→ Action item
Every entry below should be written out exactly, and no image should appear.

Stored entries
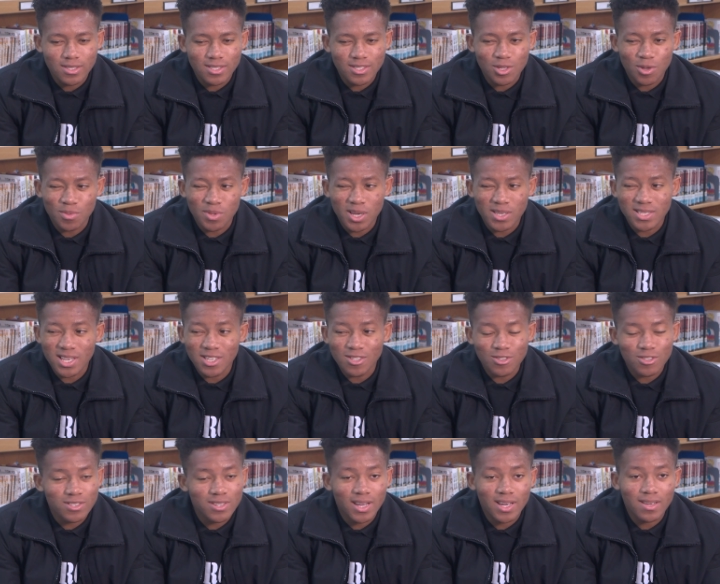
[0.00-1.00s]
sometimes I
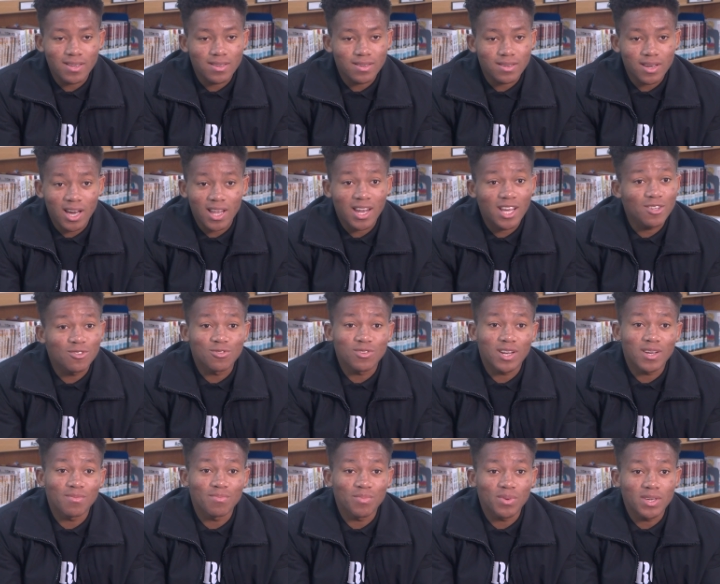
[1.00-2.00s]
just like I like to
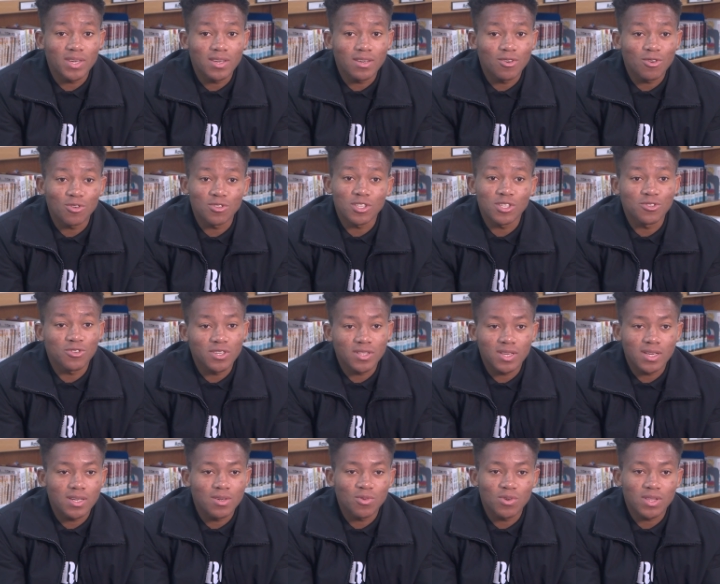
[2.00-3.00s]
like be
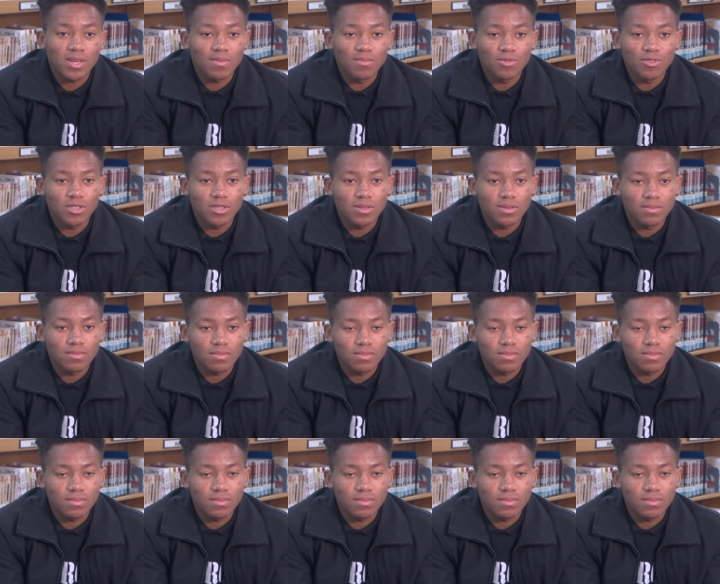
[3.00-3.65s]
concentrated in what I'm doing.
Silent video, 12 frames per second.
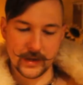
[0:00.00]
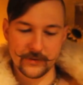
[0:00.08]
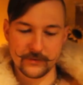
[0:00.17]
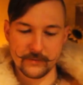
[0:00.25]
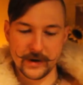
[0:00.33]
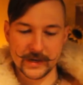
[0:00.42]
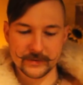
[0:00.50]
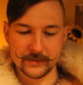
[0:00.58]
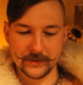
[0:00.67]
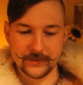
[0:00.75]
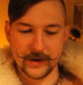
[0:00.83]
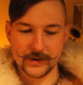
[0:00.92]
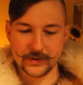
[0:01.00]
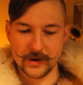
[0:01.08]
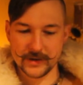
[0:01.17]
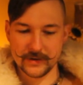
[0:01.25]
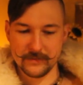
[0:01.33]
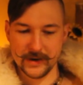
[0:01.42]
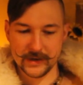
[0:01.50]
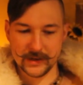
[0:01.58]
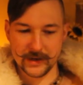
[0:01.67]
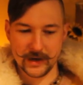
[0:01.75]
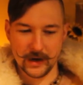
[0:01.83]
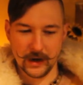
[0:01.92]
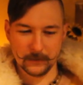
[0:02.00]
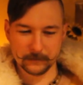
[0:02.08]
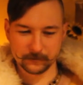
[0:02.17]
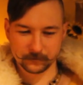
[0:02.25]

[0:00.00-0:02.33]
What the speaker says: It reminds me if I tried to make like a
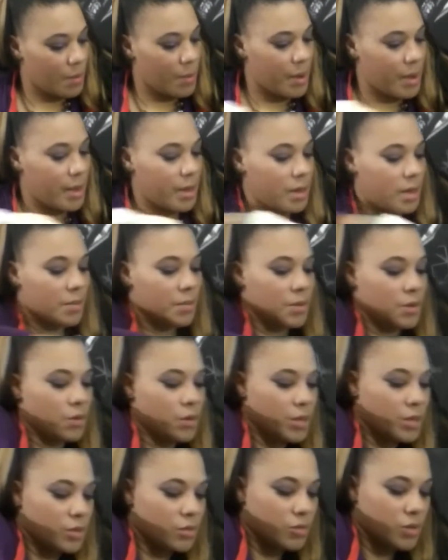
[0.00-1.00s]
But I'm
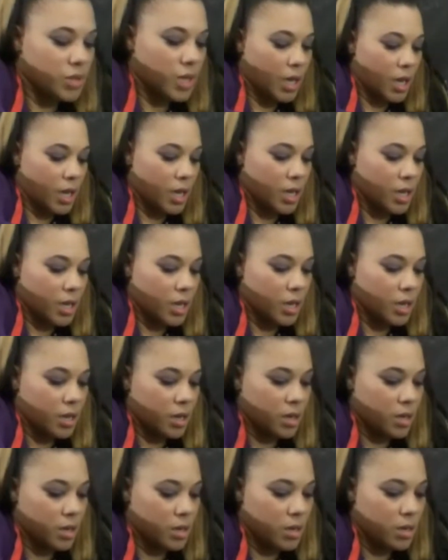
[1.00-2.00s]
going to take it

→ Answer for this exercise
[0.00-1.00s]
sometimes I
[1.00-2.00s]
just like I like to
[2.00-3.00s]
like be
[3.00-3.65s]
concentrated in what I'm doing.
Silent video, 12 frames per second.
[0:00.00]
[0:00.08]
[0:00.17]
[0:00.25]
[0:00.33]
[0:00.42]
[0:00.50]
[0:00.58]
[0:00.67]
[0:00.75]
[0:00.83]
[0:00.92]
[0:01.00]
[0:01.08]
[0:01.17]
[0:01.25]
[0:01.33]
[0:01.42]
[0:01.50]
[0:01.58]
[0:01.67]
[0:01.75]
[0:01.83]
[0:01.92]
[0:02.00]
[0:02.08]
[0:02.17]
[0:02.25]

[0:00.00-0:02.33]
What the speaker says: It reminds me if I tried to make like a
[0.00-1.00s]
But I'm
[1.00-2.00s]
going to take it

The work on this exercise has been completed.